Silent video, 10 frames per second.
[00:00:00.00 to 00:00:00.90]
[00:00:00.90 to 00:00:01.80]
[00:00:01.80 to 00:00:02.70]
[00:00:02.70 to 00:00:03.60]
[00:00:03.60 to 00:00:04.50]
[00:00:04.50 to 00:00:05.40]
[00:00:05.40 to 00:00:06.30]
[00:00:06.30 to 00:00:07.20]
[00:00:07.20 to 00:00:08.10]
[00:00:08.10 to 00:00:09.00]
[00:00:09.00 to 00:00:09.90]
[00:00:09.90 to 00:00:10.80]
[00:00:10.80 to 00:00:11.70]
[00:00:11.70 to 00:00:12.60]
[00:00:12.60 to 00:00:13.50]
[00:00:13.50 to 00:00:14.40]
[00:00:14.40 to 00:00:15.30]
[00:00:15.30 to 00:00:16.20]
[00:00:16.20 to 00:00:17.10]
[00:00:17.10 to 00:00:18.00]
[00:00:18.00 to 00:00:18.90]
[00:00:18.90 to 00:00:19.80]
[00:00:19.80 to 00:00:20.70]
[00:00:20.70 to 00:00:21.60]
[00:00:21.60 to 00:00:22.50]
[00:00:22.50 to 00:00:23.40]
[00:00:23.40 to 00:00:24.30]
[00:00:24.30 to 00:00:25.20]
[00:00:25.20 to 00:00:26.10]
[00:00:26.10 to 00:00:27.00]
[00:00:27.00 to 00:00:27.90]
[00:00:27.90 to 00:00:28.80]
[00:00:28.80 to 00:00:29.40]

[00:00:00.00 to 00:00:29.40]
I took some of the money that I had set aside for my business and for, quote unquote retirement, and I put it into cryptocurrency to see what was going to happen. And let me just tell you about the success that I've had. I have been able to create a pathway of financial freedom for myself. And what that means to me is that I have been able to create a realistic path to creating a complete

□ □ □ □ □ □ □

▶ What the task asks
Transcribe each entry verbatim, leaving none out.

▶ Response
Silent video, 10 frames per second.
[00:00:00.00 to 00:00:00.90]
[00:00:00.90 to 00:00:01.80]
[00:00:01.80 to 00:00:02.70]
[00:00:02.70 to 00:00:03.60]
[00:00:03.60 to 00:00:04.50]
[00:00:04.50 to 00:00:05.40]
[00:00:05.40 to 00:00:06.30]
[00:00:06.30 to 00:00:07.20]
[00:00:07.20 to 00:00:08.10]
[00:00:08.10 to 00:00:09.00]
[00:00:09.00 to 00:00:09.90]
[00:00:09.90 to 00:00:10.80]
[00:00:10.80 to 00:00:11.70]
[00:00:11.70 to 00:00:12.60]
[00:00:12.60 to 00:00:13.50]
[00:00:13.50 to 00:00:14.40]
[00:00:14.40 to 00:00:15.30]
[00:00:15.30 to 00:00:16.20]
[00:00:16.20 to 00:00:17.10]
[00:00:17.10 to 00:00:18.00]
[00:00:18.00 to 00:00:18.90]
[00:00:18.90 to 00:00:19.80]
[00:00:19.80 to 00:00:20.70]
[00:00:20.70 to 00:00:21.60]
[00:00:21.60 to 00:00:22.50]
[00:00:22.50 to 00:00:23.40]
[00:00:23.40 to 00:00:24.30]
[00:00:24.30 to 00:00:25.20]
[00:00:25.20 to 00:00:26.10]
[00:00:26.10 to 00:00:27.00]
[00:00:27.00 to 00:00:27.90]
[00:00:27.90 to 00:00:28.80]
[00:00:28.80 to 00:00:29.40]

[00:00:00.00 to 00:00:29.40]
I took some of the money that I had set aside for my business and for, quote unquote retirement, and I put it into cryptocurrency to see what was going to happen. And let me just tell you about the success that I've had. I have been able to create a pathway of financial freedom for myself. And what that means to me is that I have been able to create a realistic path to creating a complete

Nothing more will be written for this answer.